WHAT THE EXERCISE ASKS >> Without the pictures, give every record again exactly.

EXERCISE DATA >>

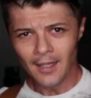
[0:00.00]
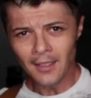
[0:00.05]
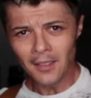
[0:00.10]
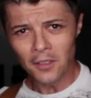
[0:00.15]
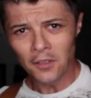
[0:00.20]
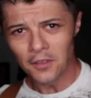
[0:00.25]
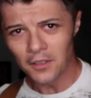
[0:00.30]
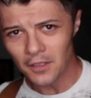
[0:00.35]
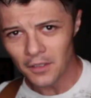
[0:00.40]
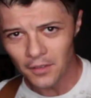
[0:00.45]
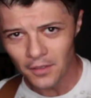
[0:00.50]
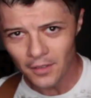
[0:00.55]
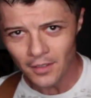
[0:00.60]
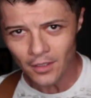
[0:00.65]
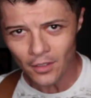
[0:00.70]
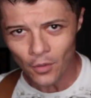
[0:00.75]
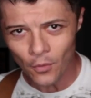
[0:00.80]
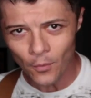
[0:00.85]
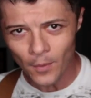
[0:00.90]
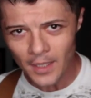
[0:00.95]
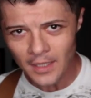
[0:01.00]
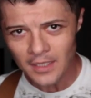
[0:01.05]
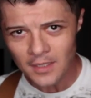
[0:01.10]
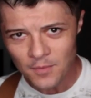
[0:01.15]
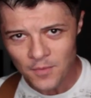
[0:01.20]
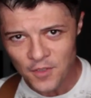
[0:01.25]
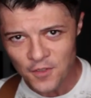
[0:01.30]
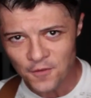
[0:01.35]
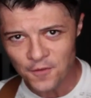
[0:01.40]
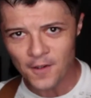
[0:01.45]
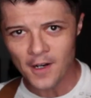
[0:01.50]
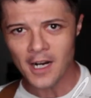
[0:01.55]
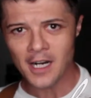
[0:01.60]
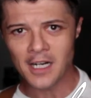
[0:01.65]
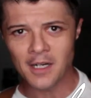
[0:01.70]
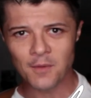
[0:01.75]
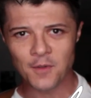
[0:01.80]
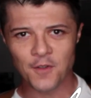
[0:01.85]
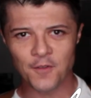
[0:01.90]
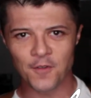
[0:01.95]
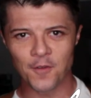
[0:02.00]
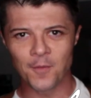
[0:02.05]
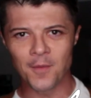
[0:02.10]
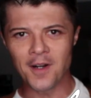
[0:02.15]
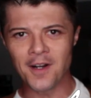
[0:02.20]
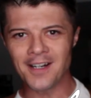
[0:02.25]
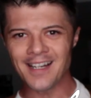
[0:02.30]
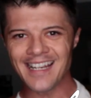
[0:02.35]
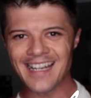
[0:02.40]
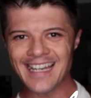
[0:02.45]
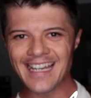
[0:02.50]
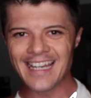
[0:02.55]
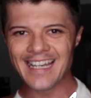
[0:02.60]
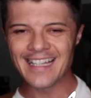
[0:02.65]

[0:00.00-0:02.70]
Hello, hello, hello. Welcome to Firearms of America.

RESULT >>
[0:00.00]
[0:00.05]
[0:00.10]
[0:00.15]
[0:00.20]
[0:00.25]
[0:00.30]
[0:00.35]
[0:00.40]
[0:00.45]
[0:00.50]
[0:00.55]
[0:00.60]
[0:00.65]
[0:00.70]
[0:00.75]
[0:00.80]
[0:00.85]
[0:00.90]
[0:00.95]
[0:01.00]
[0:01.05]
[0:01.10]
[0:01.15]
[0:01.20]
[0:01.25]
[0:01.30]
[0:01.35]
[0:01.40]
[0:01.45]
[0:01.50]
[0:01.55]
[0:01.60]
[0:01.65]
[0:01.70]
[0:01.75]
[0:01.80]
[0:01.85]
[0:01.90]
[0:01.95]
[0:02.00]
[0:02.05]
[0:02.10]
[0:02.15]
[0:02.20]
[0:02.25]
[0:02.30]
[0:02.35]
[0:02.40]
[0:02.45]
[0:02.50]
[0:02.55]
[0:02.60]
[0:02.65]

[0:00.00-0:02.70]
Hello, hello, hello. Welcome to Firearms of America.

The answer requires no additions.